Why Get a Hard Money Loan?
Get funds, quick!
Getting a loan through a public institution can take several weeks or even months to process, while a hard money loan can be obtained in a much shorter period of time.
Bad credit history, a history of bankruptcy, or a recent foreclosure
For a conventional lender, your credit history is a measure of your loan worthiness. If you have a record of bankruptcy, foreclosure, or simply have a poor credit rating, chances are you will not be able to get a loan from a bank.
Under the right circumstances, hard money lenders can provide real estate investors with a loan even if they have a poor credit history. Why? Because the property acts as collateral. And a down payment from the borrower helps offset the risk to the lender.
The borrower is part of an entity such as an LLC, trust, corporation or non-profit.
Banks give preference to individual borrowers who can personally guarantee the loan. If you are seeking a loan as part of an LLC, trust, corporation or non-profit organization it can be very difficult to get a loan through a traditional lender. Hard money lenders on the other hand frequently loan to entities, as they do not view them to be a financial risk in the same way traditional lenders do.
This not only means you can get the loan you need, but it also offers up certain tax and asset protection advantages for some borrowers.
Self-employed or short-term employment history
Conventional lenders prefer to not work with borrowers who are self-employed or have been employed for less than 2 years in the same line of business. This is a big problem for real estate investors who are generally self-employed, don’t get a regular paycheck, and are unable to provide documented proof of a stable income.
Self-employed investors also face additional problems when it comes to applying for a traditional bank loan. Conventional lenders require the borrower have a county or state license and be able to show 3 years’ worth of business tax returns that indicate a consistent increase in sales and stability or decline in expenses – something that is very difficult for an investor to provide.
Hard money lenders are not focused on the borrower’s employment status, proof of income, or whether or not they have licenses. Rather, their focus is on the collateral that can be offered for the loan.
Skip the hassle of gathering paperwork and the lengthy qualification process
A conventional lender requires a number of items during the application process that may include:
Business and personal tax returns for the past 3 years
Detailed proof of profit and loss
Rent rolls for the property serving as collateral
Cash flow statement
A hard money lender is only interested in the collateral itself, not your business records. This makes the application process much more straightforward, with much faster results.

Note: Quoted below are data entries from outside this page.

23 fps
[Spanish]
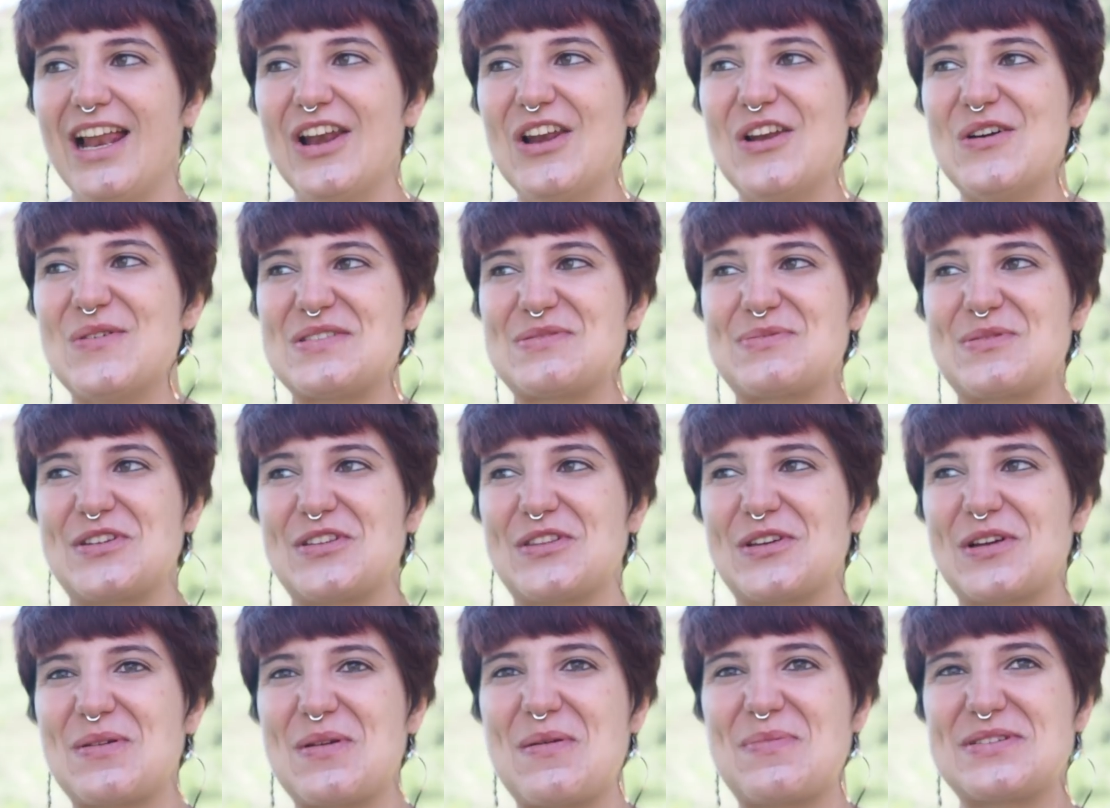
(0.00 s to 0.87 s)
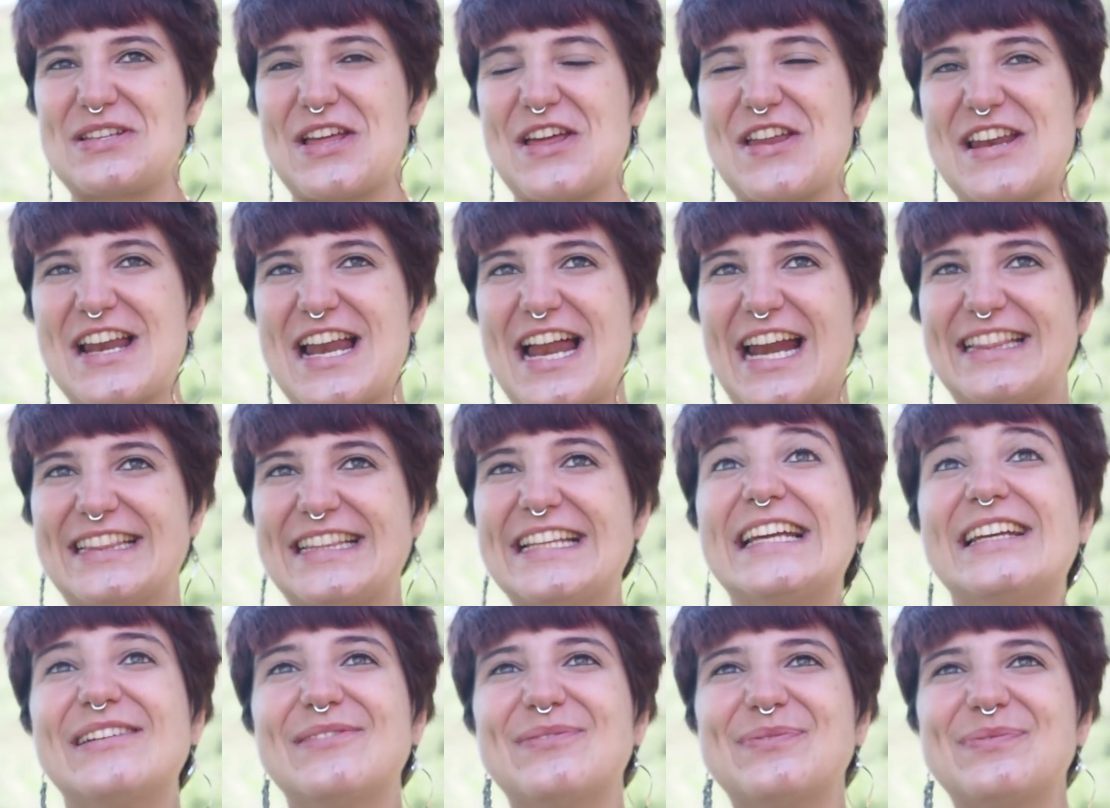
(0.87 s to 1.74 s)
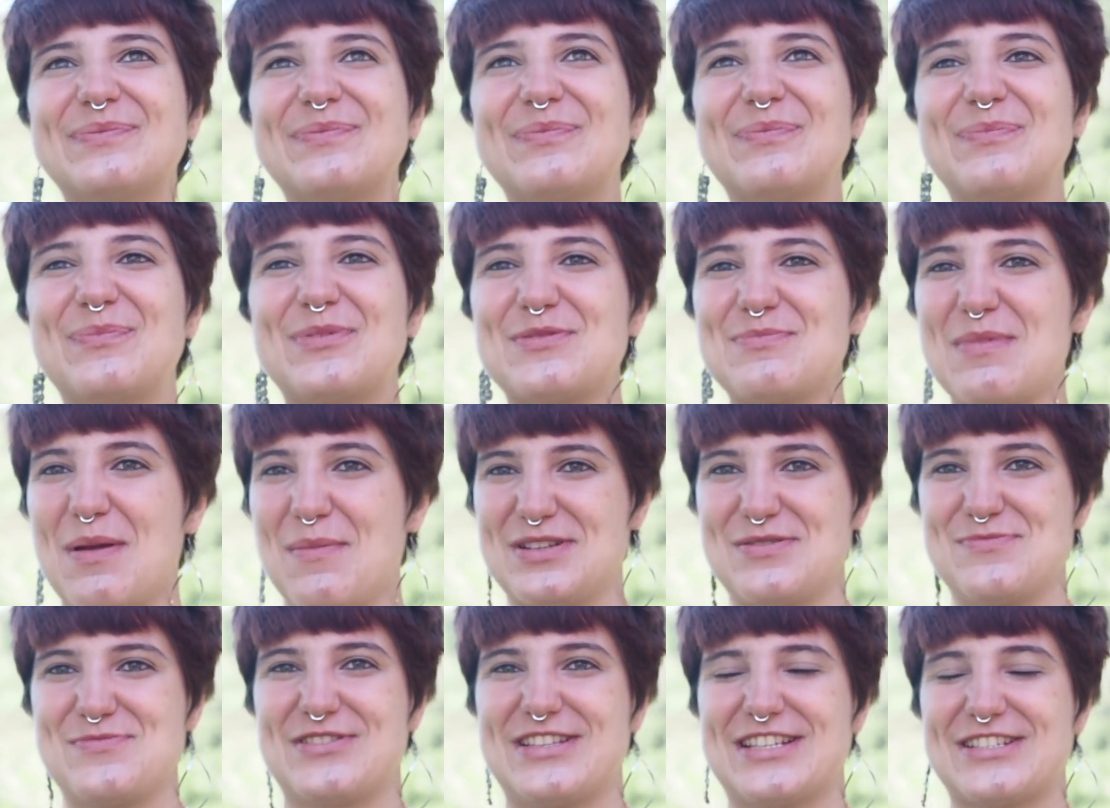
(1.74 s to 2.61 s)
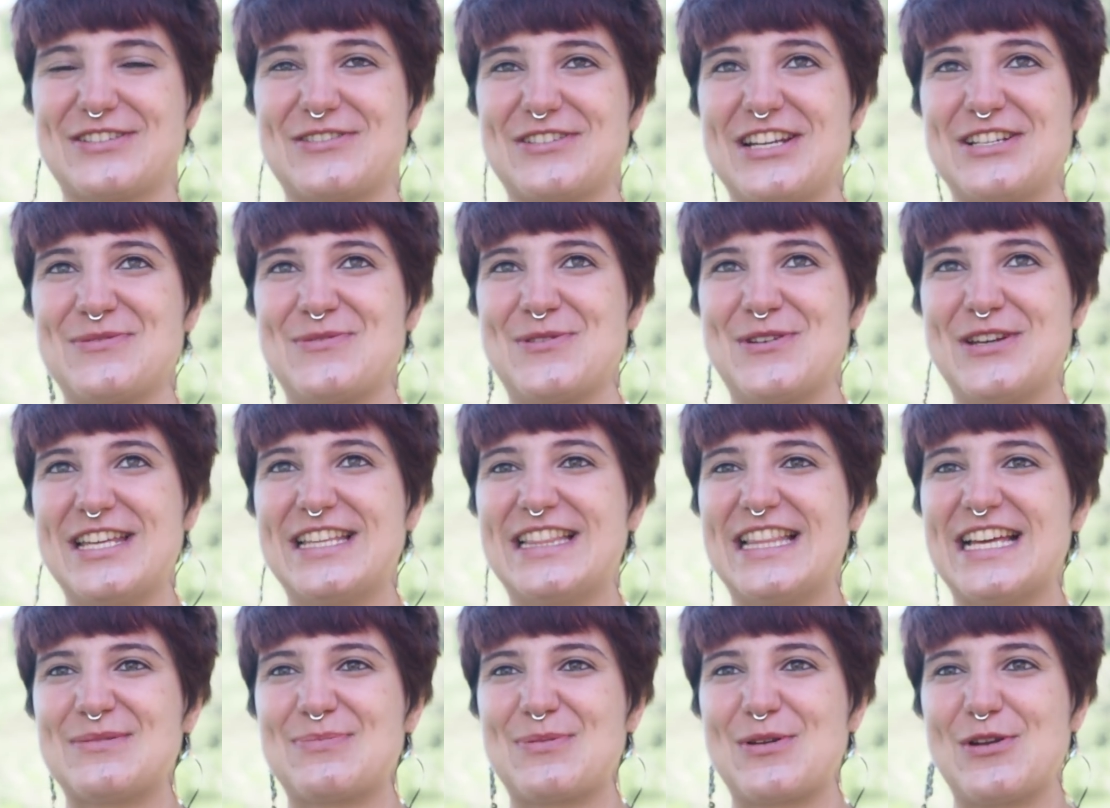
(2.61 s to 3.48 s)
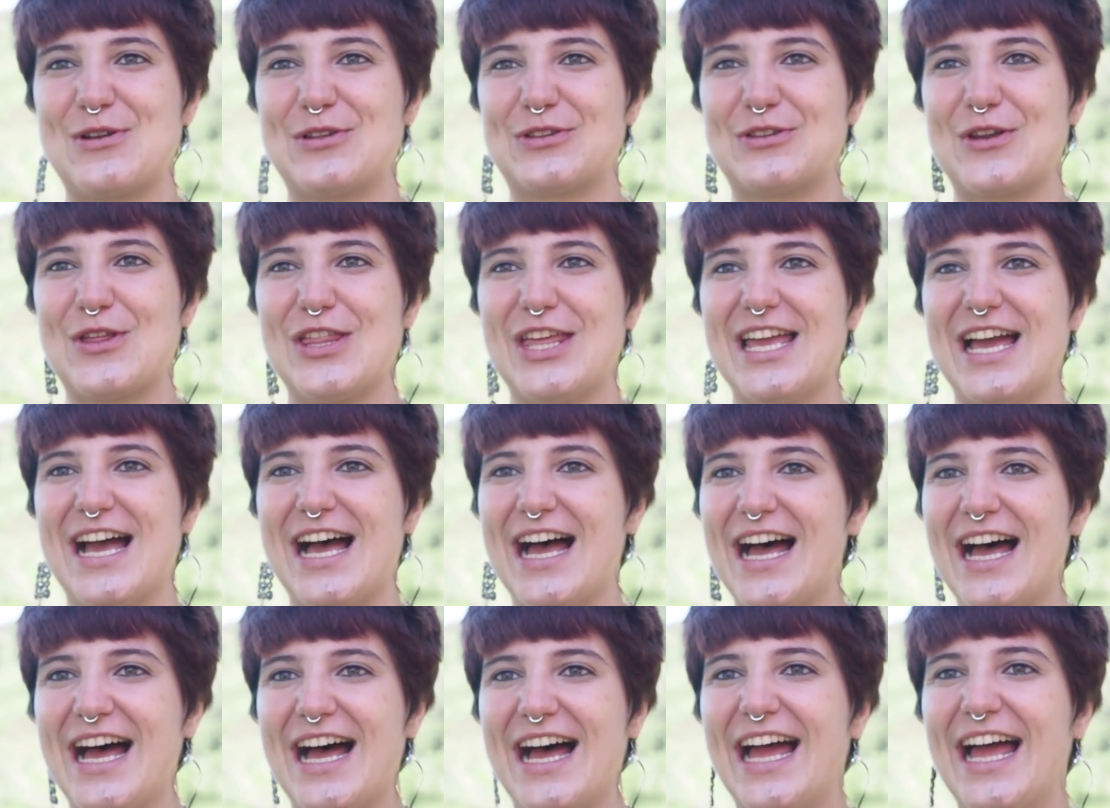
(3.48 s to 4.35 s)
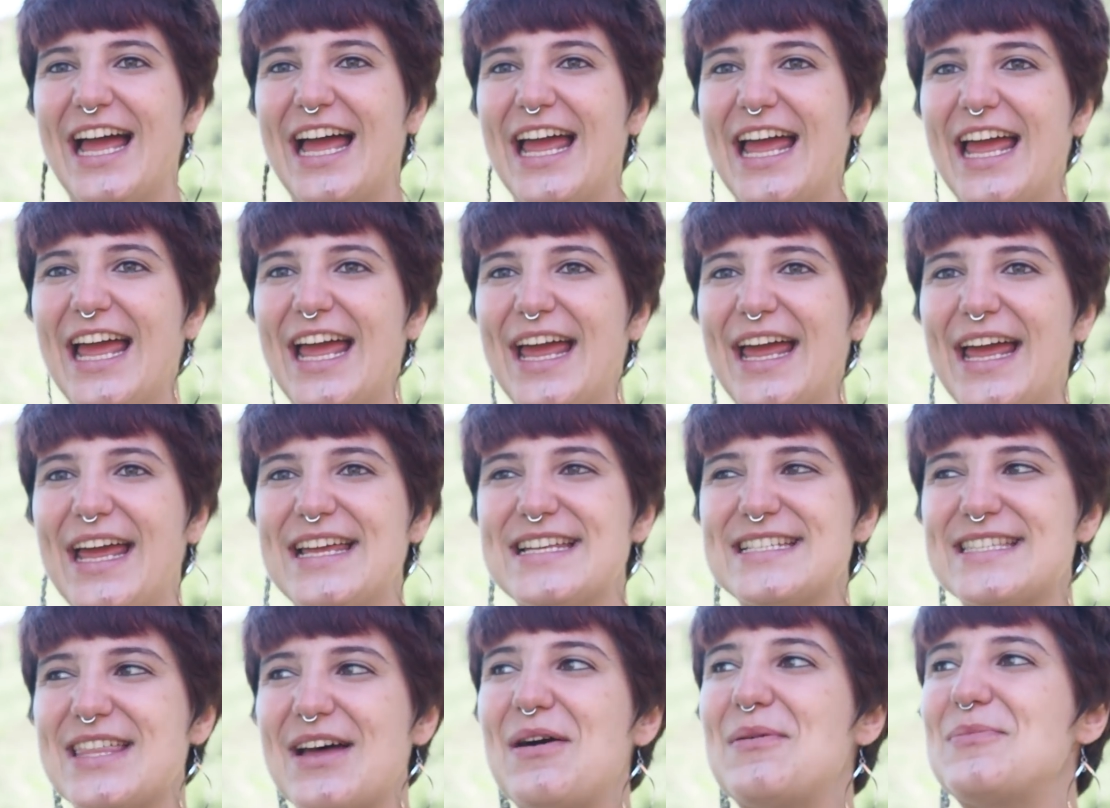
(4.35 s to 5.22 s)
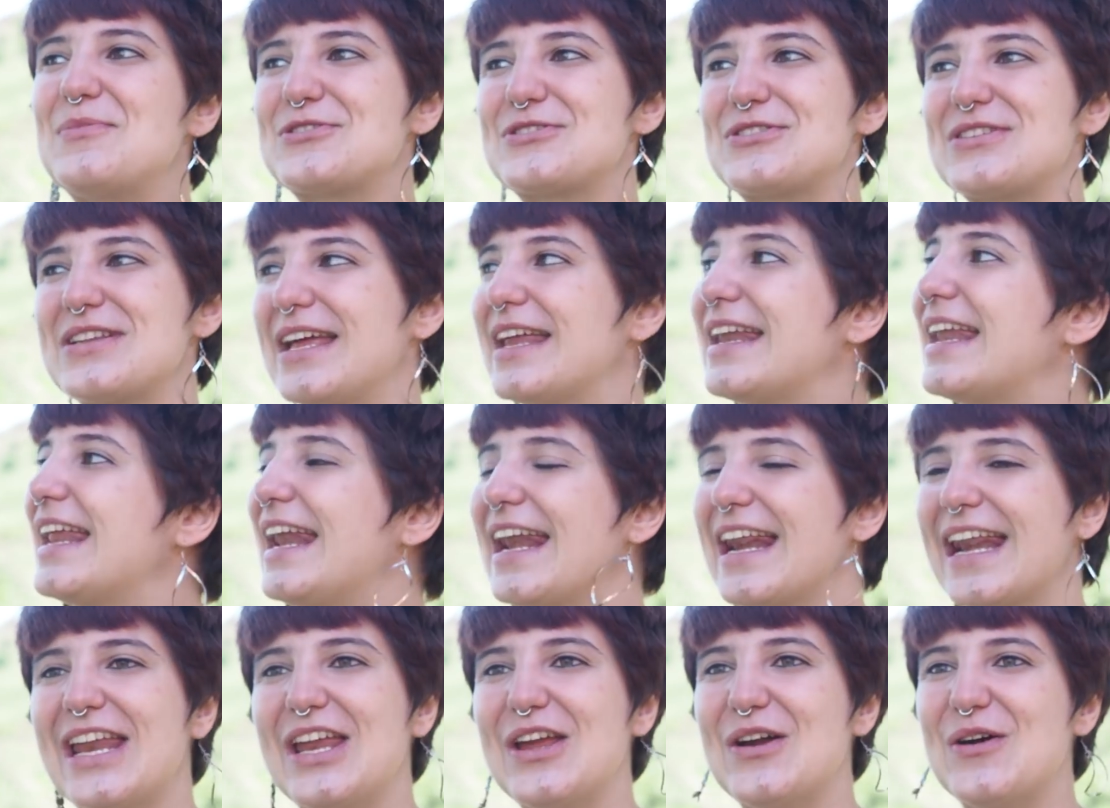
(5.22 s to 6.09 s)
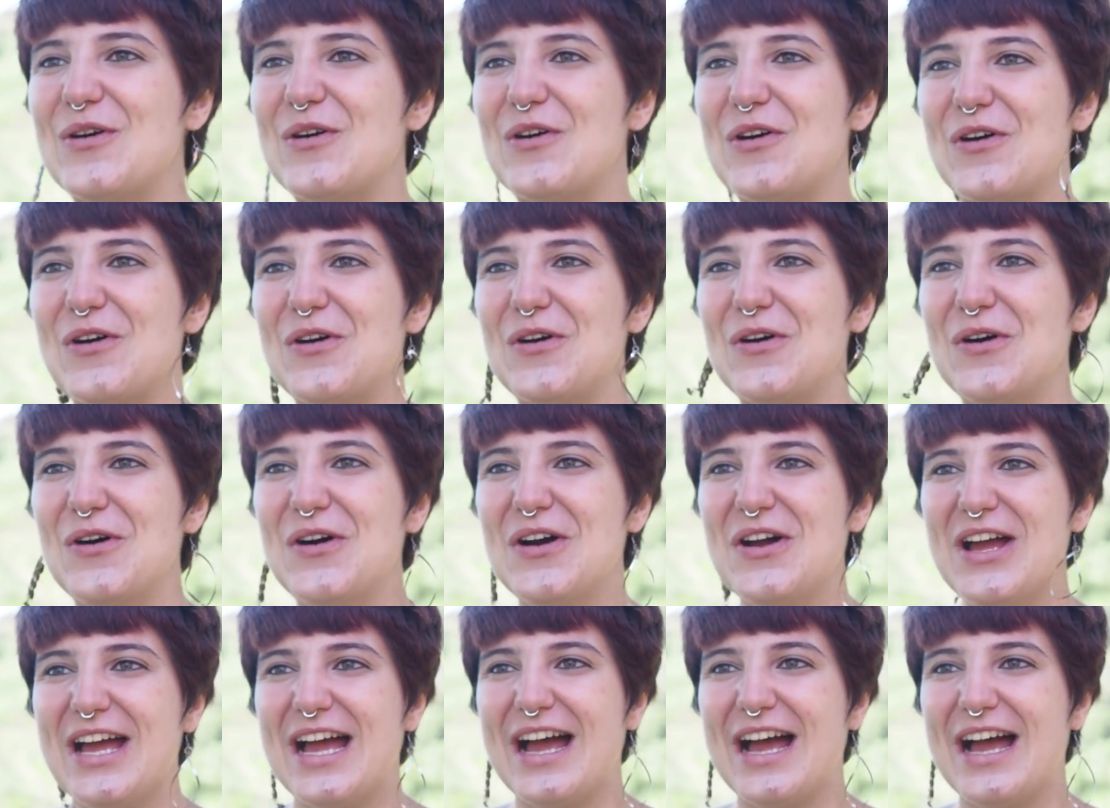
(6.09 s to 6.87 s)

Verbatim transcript: Lo más bonito que me ha pasado en el Artim, pues me han pasado muchas cosas bonitas, pero el otro día estábamos en el río,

Too many investment properties (more than 4 rule)
Conventional lenders abide by an arbitrary rule – no more than 4 loans per an investor. Banks are adamant about this practice despite there being no fundamental reason why they should object to a 5th loan.

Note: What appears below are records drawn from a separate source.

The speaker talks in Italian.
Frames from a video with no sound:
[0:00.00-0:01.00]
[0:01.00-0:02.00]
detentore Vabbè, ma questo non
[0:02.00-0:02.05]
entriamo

Hard money lenders on the other hand are only focused on helping borrowers with their investment goals and are more concerned with the investors’ ability to service the debt payment and the underlying collateral.
Uninhabitable investment property
A property can have any number of concerns that can cause it to be uninhabitable, from electrical and plumbing problems to structural issues. A bank will not provide a loan if the property is uninhabitable, but a hard money lender understands the property’s value will be rectified once the property is rehabilitated and habitable.
Equity needs to be taken from one property to invest in anther property
Using the equity of a property to invest in a different property is a common strategy used by real estate investors. Hard money lenders offer what is called cash out refinancing that allow investors to quickly capitalize on new real estate investments without waiting for a property to be sold.
Hard money lenders can help investors who may be facing foreclosure due to missed mortgage payments on investment properties. This buys the borrower time to sell the property or refinance.
Declined by a traditional lender
Hard money lenders are not nearly as stringent as banks when it comes to approving loans. If you have received a declined application from a traditional lender, a hard money lender can help.
Additional examples of why a traditional lender may decline an application include, but are not limited to, the borrower:
Needing funds to finish a rehab project after their available funds have been exhausted.
Currently having the property on the market or the property has been for sale on the market in the past 6 months.
Intending to pay off the loan within 6 months or less.
Having an investment that is an apartment building or commercial property with an occupancy rate below bank underwriting standards or a significant deferred maintenance issue.